Client -> Receive() -> Razorpay order created
       -> user pays on Razorpay
Razorpay -> Webhook -> StableXchange
         -> Kafka (gateway.payment.inbound)
Kafka consumer -> load intended tx -> call Wallet.CreateTx()
              -> update master record with wallet tx id

ASCII state machine (how it wants to behave):

[Initiated]
    |
    | Razorpay webhook (captured)
    v
[PG Completed] ---> (Kafka msg) ---> [Kafka Consumed]
                                   |
                                   | Wallet.CreateTx()
                                   v
                             [Stablecoin Sent]

Emotion checkpoint

This is where "payments is easy" dies. Because webhooks retry. Kafka retries. Wallet tx can fail. And every retry wants to double-send money.

2) Stablecoin → INR

This is the "stablecoin arrives on-chain, match it to intent, then settle INR" direction.
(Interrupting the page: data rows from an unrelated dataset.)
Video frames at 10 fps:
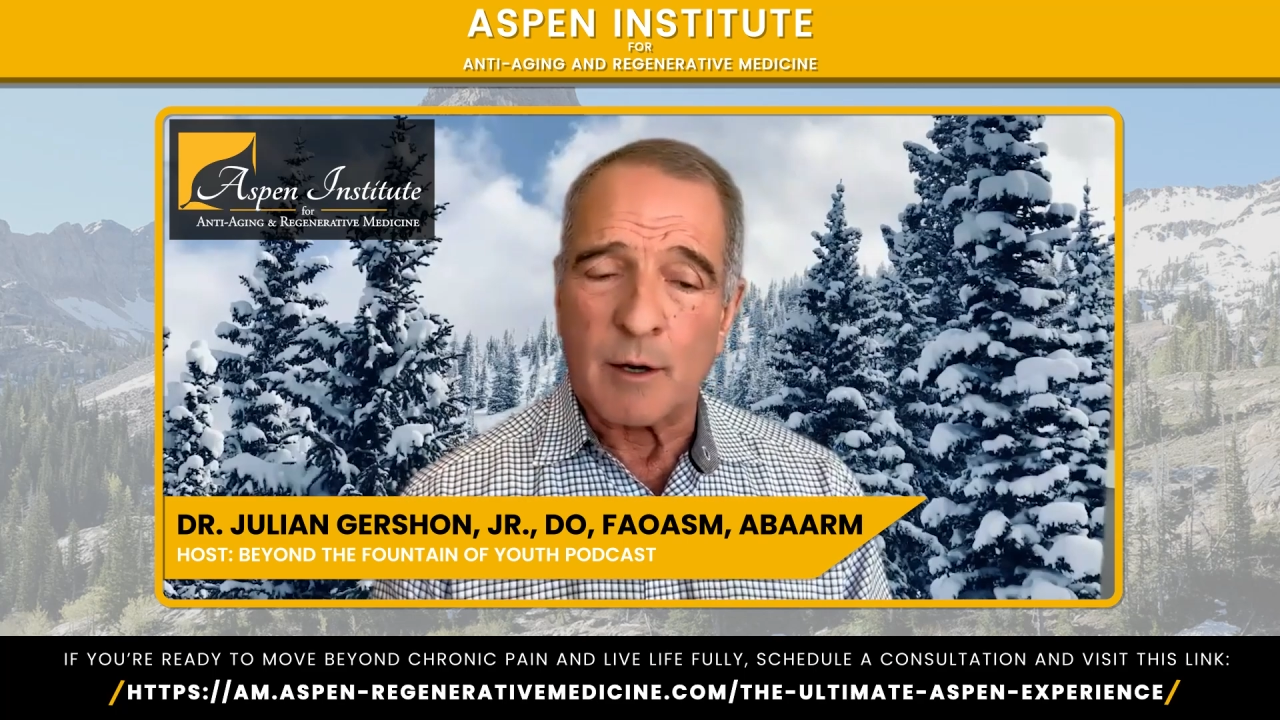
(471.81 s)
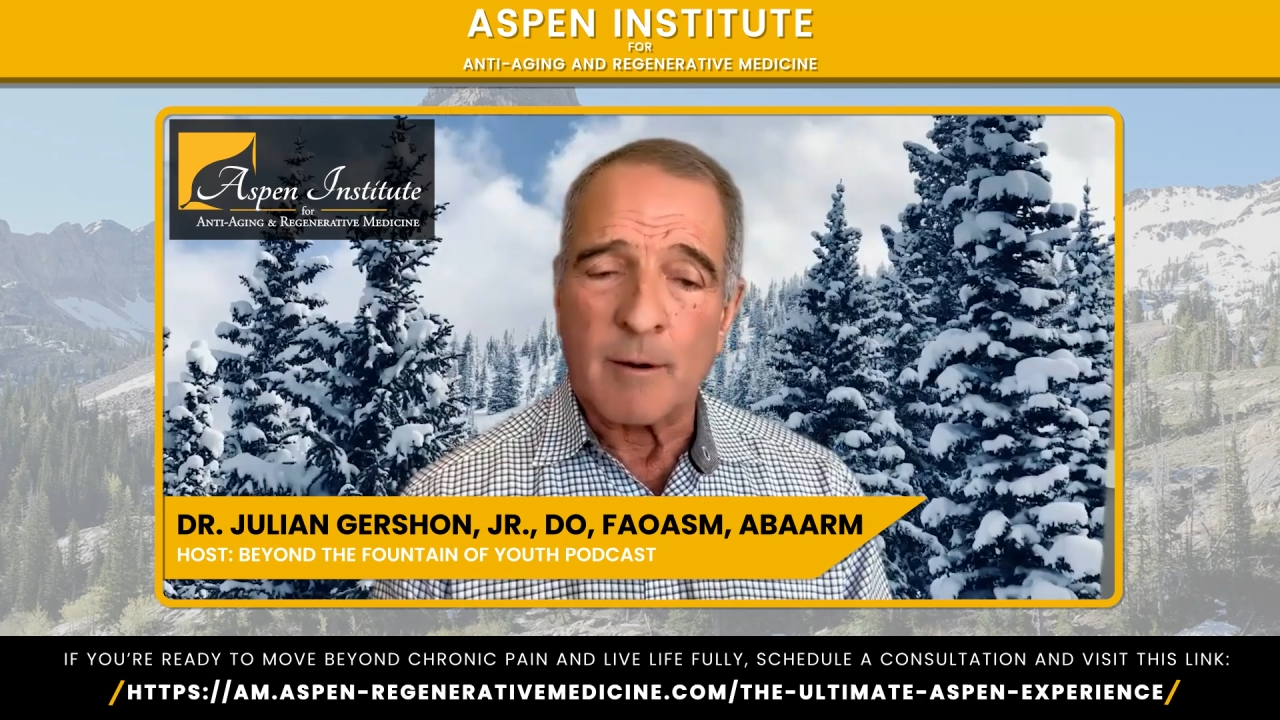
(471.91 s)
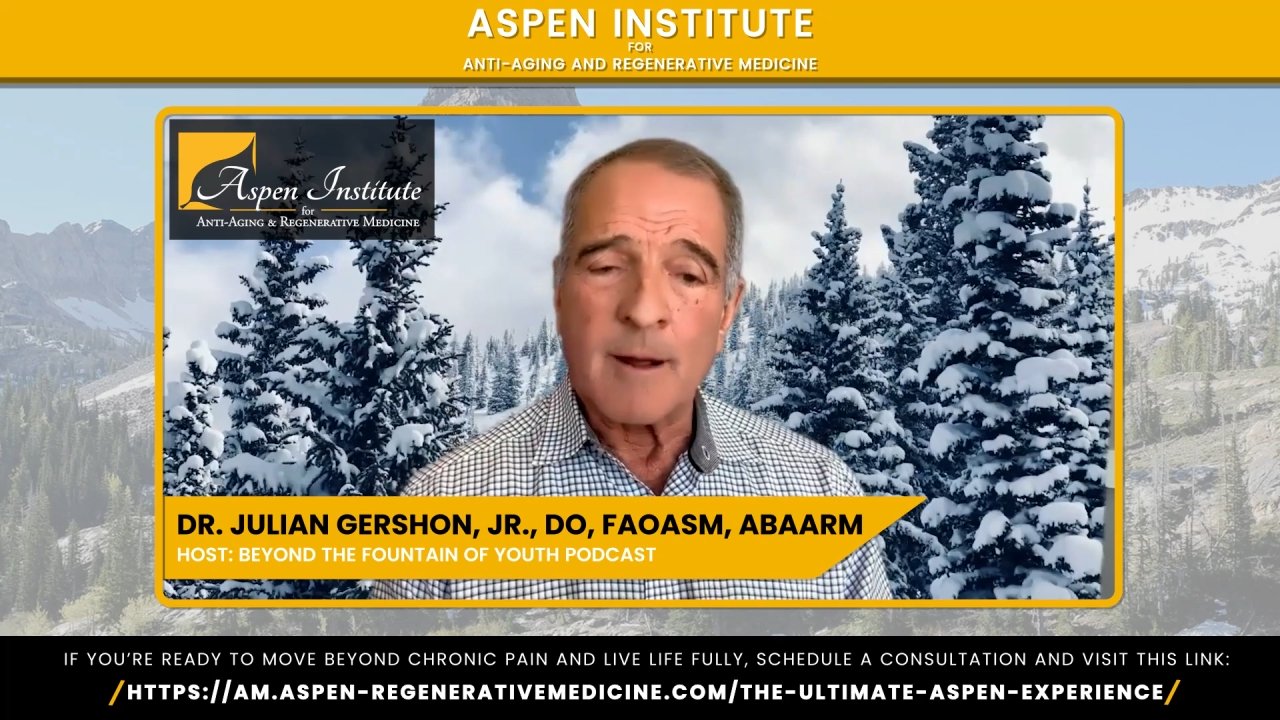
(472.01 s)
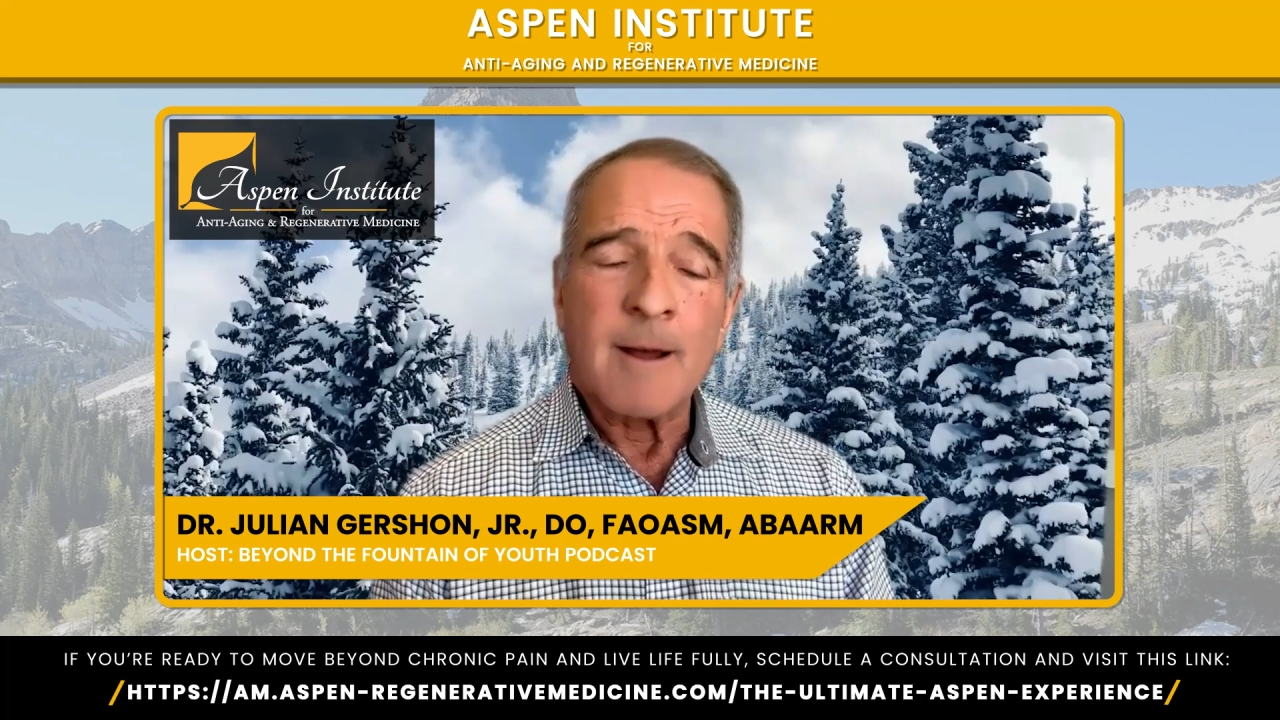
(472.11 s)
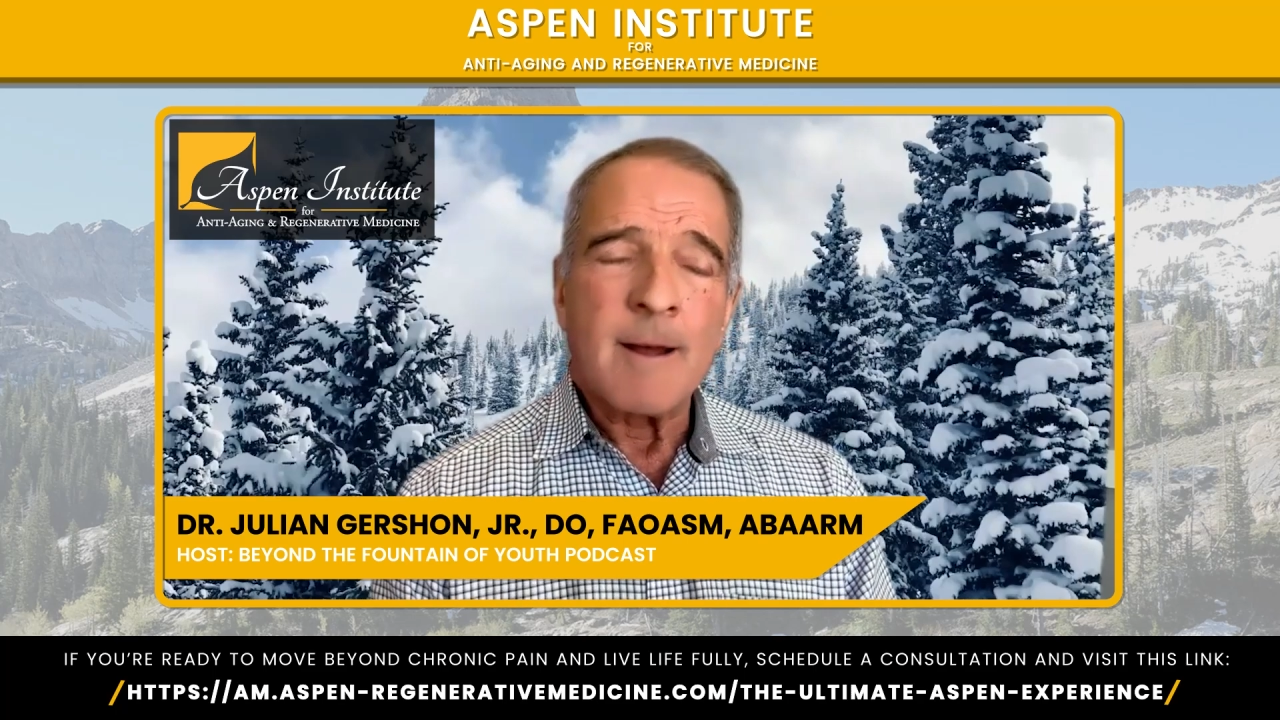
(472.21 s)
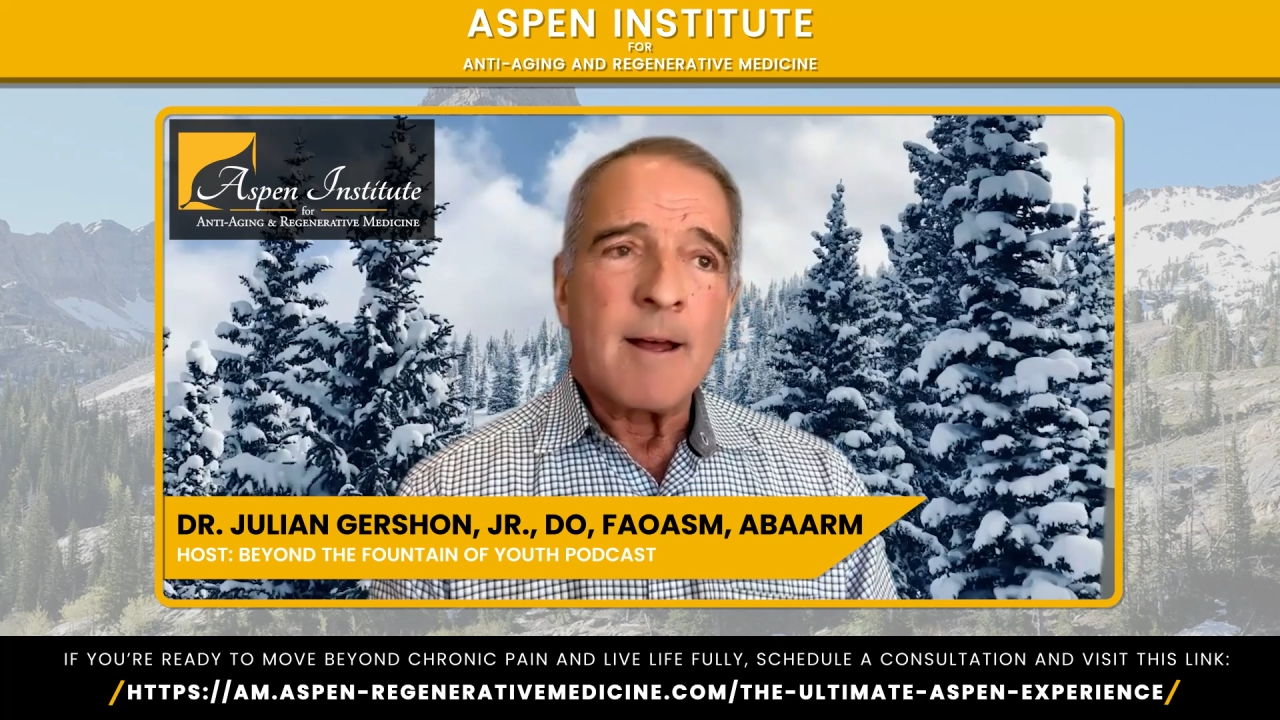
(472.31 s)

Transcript: better.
Client -> Transfer() creates master record (and expected inbound record)
User sends stablecoin -> Wallet service observes -> Kafka wallet.payment.inbound
StableXchange consumer:
   - find expected inbound by (sender wallet + txHash)
   - validate expiry + amount
   - update master record success/cancel
   - move unexpected/extra funds into Ledger
   - delete expected inbound record

ASCII of the matching idea (this pattern is the backbone):

Step 1: intent exists
+----------------------------+
| expected_inbound_wallet_tx |
|  sender_wallet + txhash    |
|  amount + validity + type  |
+----------------------------+

Step 2: event arrives (async)
+----------------------------+
| Kafka wallet.inbound event |
| sender_wallet, txhash, amt |
+----------------------------+

Step 3: reconcile
if match && within validity && amt ok:
   mark master SUCCESS
else:
   mark CANCELLED
   credit ledger (funds safe)

Emotion checkpoint

This part is weirdly satisfying. Because it's you saying: "I don't trust the world, so I'll build a ledger." That's an adult sentence.
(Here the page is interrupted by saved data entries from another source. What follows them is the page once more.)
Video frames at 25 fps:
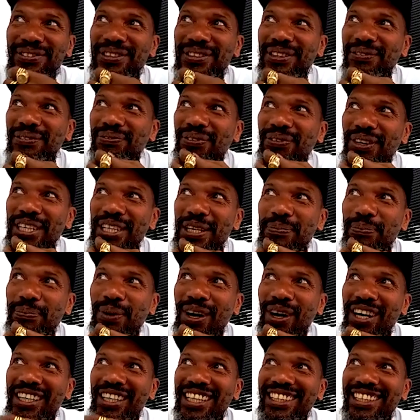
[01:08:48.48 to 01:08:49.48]
funny part
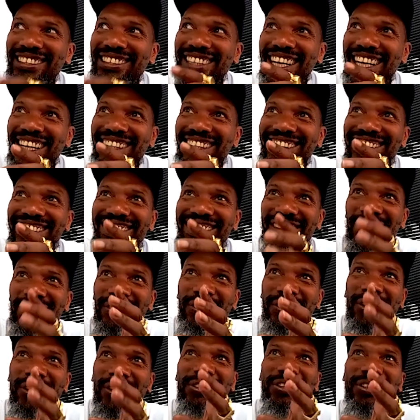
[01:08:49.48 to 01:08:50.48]
is that
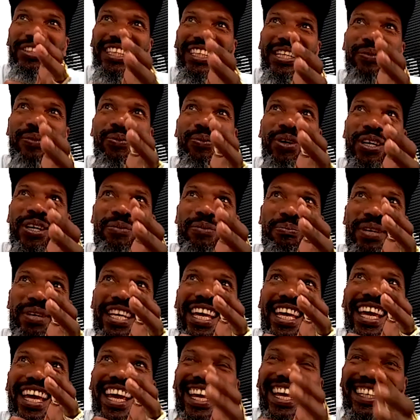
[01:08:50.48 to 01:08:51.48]
because you didn't want to be
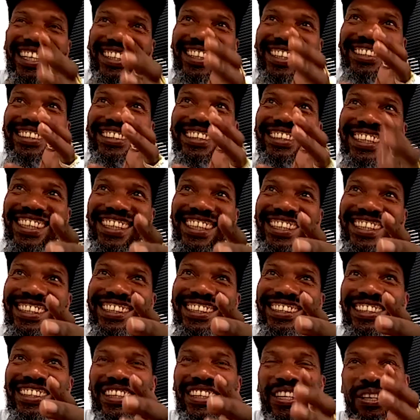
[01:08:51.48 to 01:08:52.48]
in the scene,
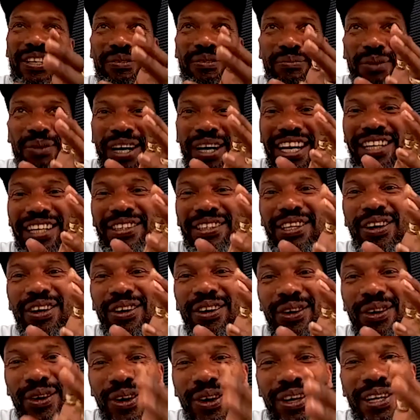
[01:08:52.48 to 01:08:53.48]
but in the
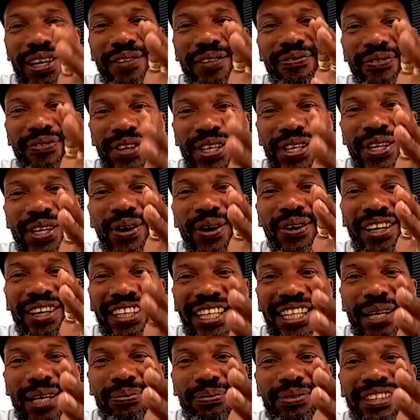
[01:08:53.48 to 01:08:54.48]
early video
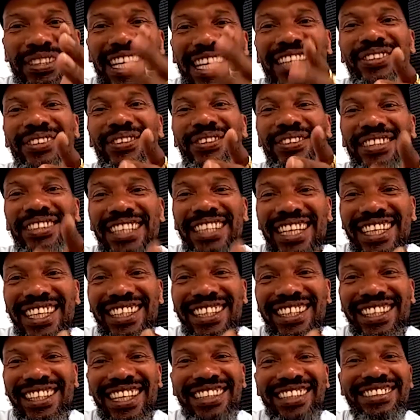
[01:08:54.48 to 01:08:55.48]
clips that you did,
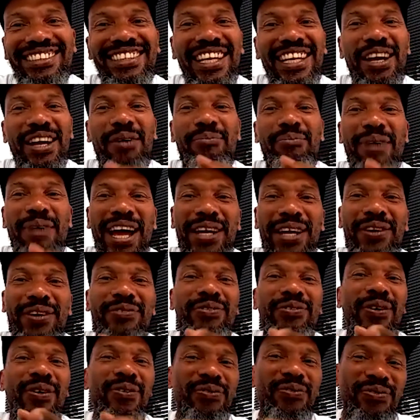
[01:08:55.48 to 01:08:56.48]
let's say a
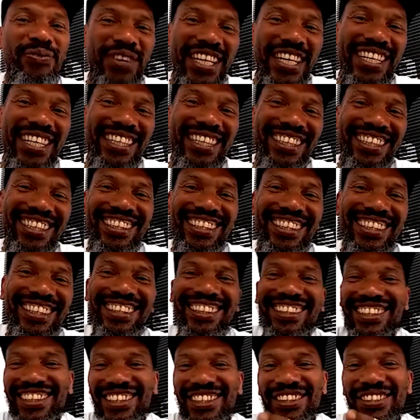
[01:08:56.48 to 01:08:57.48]
microphone feed,
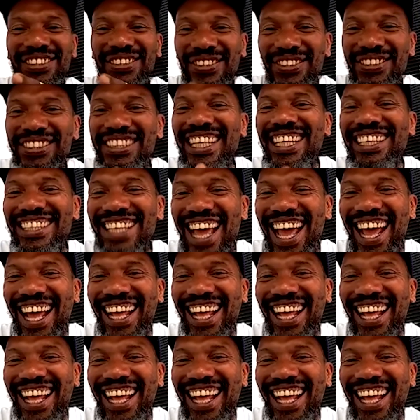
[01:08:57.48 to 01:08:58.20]
you did that.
The stuff that looks small but ate days

Quotes and expiry

I generate quotes with: base price from a price feed, a margin, a platform fee, and an expiry timestamp. "Here's your rate. It's valid until X." That's not just product behavior—it's defensive engineering.
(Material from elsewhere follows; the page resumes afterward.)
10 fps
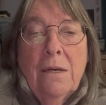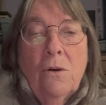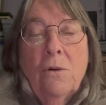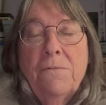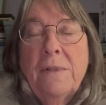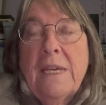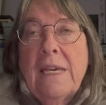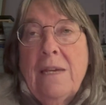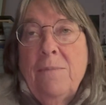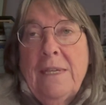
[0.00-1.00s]
hopefully
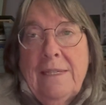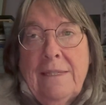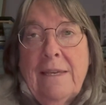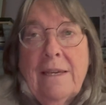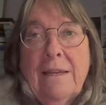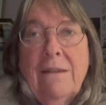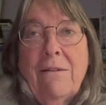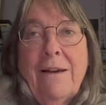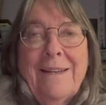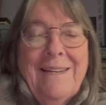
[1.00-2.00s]
keep this thing and not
Rounding: the silent killer

I ended up caring about floor/ceil at different steps depending on who sponsors the fee. You think: "Why am I spending brain cells on ceil vs floor?" …and then you remember: money.

Observability: ClickHouse was a power move

Every API call becomes a ClickHouse row. Stats become a materialized view. Dashboards stop being "later". This is what you build when you've been burned by "we need a dashboard" + "we need it fast".

War stories

The wins

  • I didn't build this as a single synchronous pipeline—I used Kafka and built reconciliation patterns
  • I added a ledger to safely hold funds when a tx is late, wrong amount, mismatched, or not expected
  • I separated concerns across stores: MongoDB (identity-ish objects + raw events), Postgres (transactional truth + ledger), ClickHouse (analytics)

The sharp edges (still visible in code)

  • Webhook signature verification is TODO—explicitly left as TODO. Honest. Also high priority.
  • Request body decoding happens twice in webhook flow—works in your head, doesn't always work with real HTTP streams
  • Nil channels / concurrency footguns—classic Go footgun. Very "I was moving fast" energy.
  • Outbox pattern intent is there, but ordering needs hardening
  • Case normalization mismatch risk in expected inbound lookup—tiny bug, huge "why didn't it match??" moment

"I'm not even building product right now. I'm wrestling entropy." Welcome to payments.

Why it's abandoned (for now)

The codebase has real bones: quotes, intents, reconciliation, event-driven delivery, a ledger, analytics, and the beginnings of operational safety.

But the project stays abandoned (for now) for a simple reason:

It was too early. Too early in the ecosystem. Too early in clarity around how the whole compliance + operations story should look end-to-end. Too early to justify the amount of engineering + legal weight required to push it safely into production.

I didn't lose interest in the problem. I just learned that timing is a feature—and sometimes it's the missing one.

If you read this and felt "yep, that's payments", then you get it.